The criteria one might look at is does the user get emotionally involved when using the application? I'm not going to spend time here investigating as the VR academics do, why people become emotionally involved. We did those rants about VR in the 90s. The fact is, people are emotionally attached to everything from their remote controls to their garage openers to the outcome of American Idol judging, so maybe that is too common an experience to be worthy of a PhD thesis. One might get emotionally involved with a real-time 3D rendering of a cave mining system (I'm sure the cavemen do) or a plot of the brain centers activated in autistic children, but likely the emotionally involved will be the audience: parents, and not the users, not the doctors. For these applications of real-time 3D or VR, I don't think emotional involvement is the point of the presentation as it is with a game.

The fact of something being VR or a game or any real-time 3D genre is the styles, constraint and goals for the users of the *content type*, not necessarily the technology. People will not know or care about the technology underneath; they will know one when they see one or play one. That's all the buying public actually cares about.

So now, what should be the features of core standards for 3D on the Web? The new generation hasn't revealed that yet. And I think it is a safe bet that they won't until their products are fielded. Then while they try to keep their heads above the shakeout, they may open source their products, and of course, open source is what standards are all about. Of Course Of Course, just ask the horse.

I'll bet that after a shakeout, these people who have so actively diss'ed VRML and now X3D, these so 'serious that we have to invent our own standards' will replicate what is already in the ISO standard, but take a lot longer to achieve its buy in ACROSS the applications or in currently investing organizations because they don't have the experience across the applications or in cooperating to build a standard across companies, across communities. In short, I doubt they have the process skills, the legal expertise or the sheer selfless tenacity to see to it that the outcome creates the greatest good for the greatest number.

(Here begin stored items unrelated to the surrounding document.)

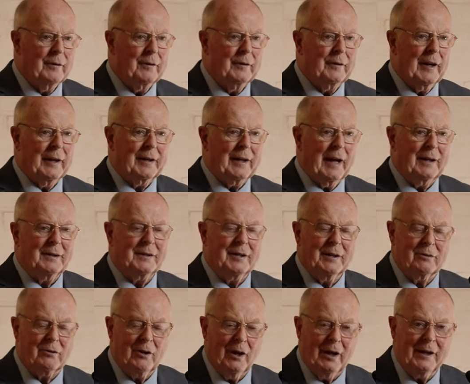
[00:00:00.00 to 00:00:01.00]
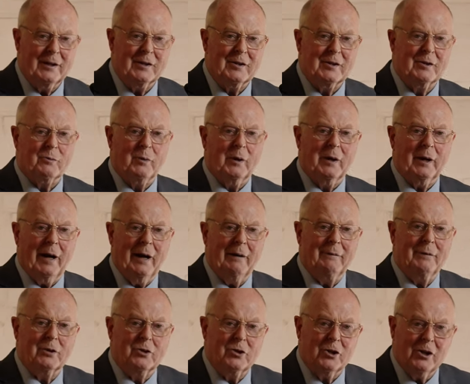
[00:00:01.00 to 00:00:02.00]
that Antichrist will have
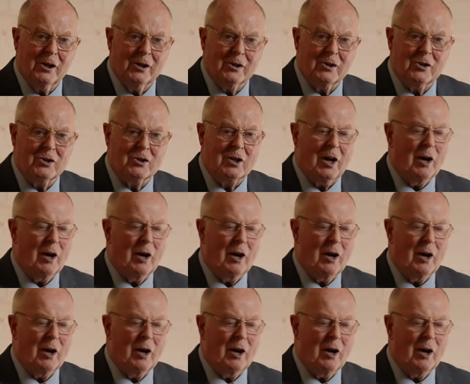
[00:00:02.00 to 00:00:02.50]
a church,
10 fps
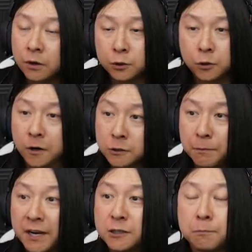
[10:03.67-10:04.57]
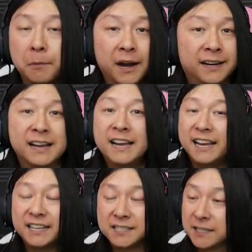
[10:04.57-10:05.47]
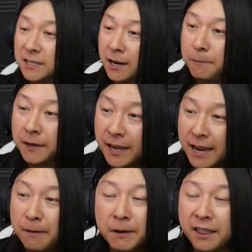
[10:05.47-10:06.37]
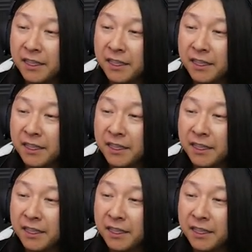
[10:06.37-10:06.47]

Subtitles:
are in Truck Space, but it's the type of game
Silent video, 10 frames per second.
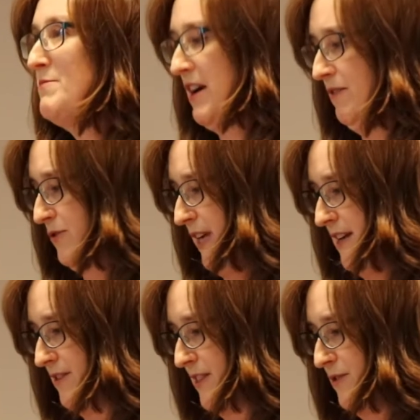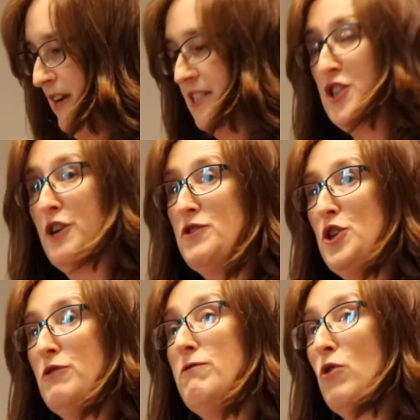to Marrickville Council and served
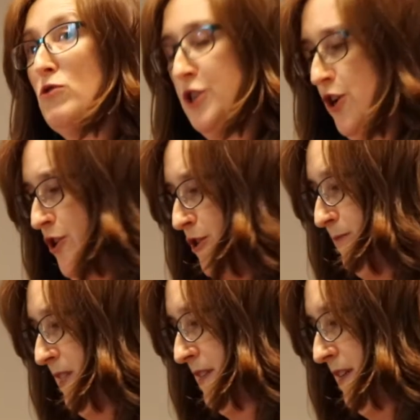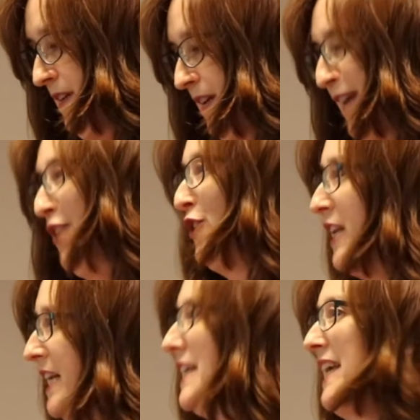2 full terms,
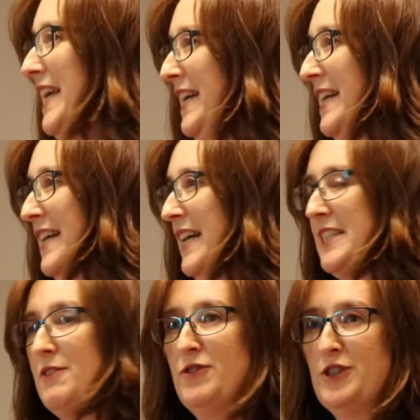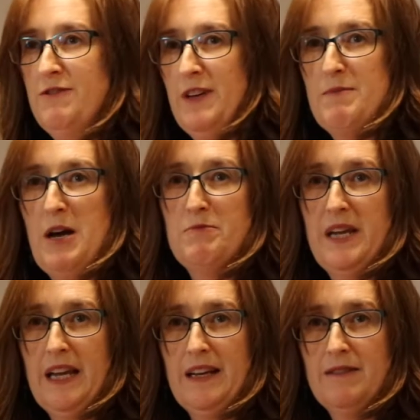including a year as the first female
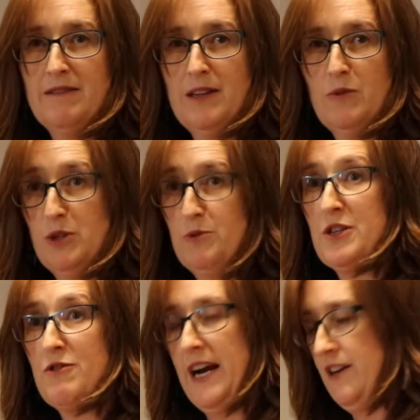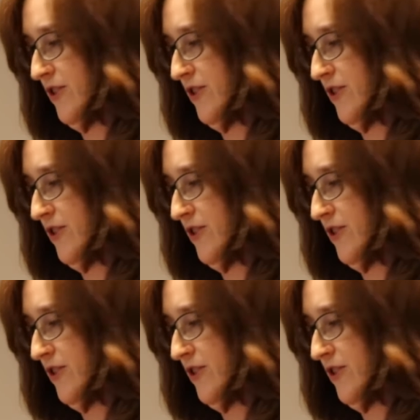mayor, which was a great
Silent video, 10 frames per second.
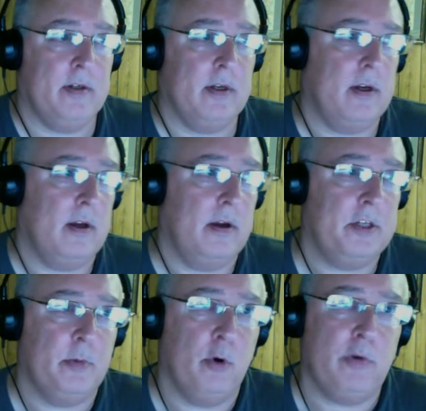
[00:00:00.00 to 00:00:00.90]
a
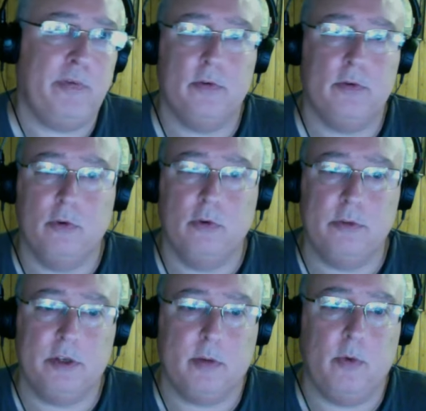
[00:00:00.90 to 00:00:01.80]
smoke-filled room
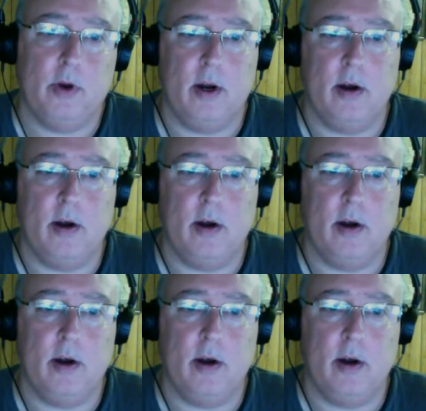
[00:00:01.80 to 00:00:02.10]
somewhere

Yes they'll have products. No doubt. But standards? I think we'll see a lot of motion but no results. It's a familiar story in all businesses these days, but on the web, it is already as the musicians say, a standard.

Yes, we really should listen to what they have to say and if it is different note that, and if it is better *embrace and extend* it. And if it is neither, put that fact with URLs for supporting facts on billboards from San Francisco to San Juan, at least, in virtual reality representations of those places.

Why? Because that is how the west was won: advertising ... and a dead horse.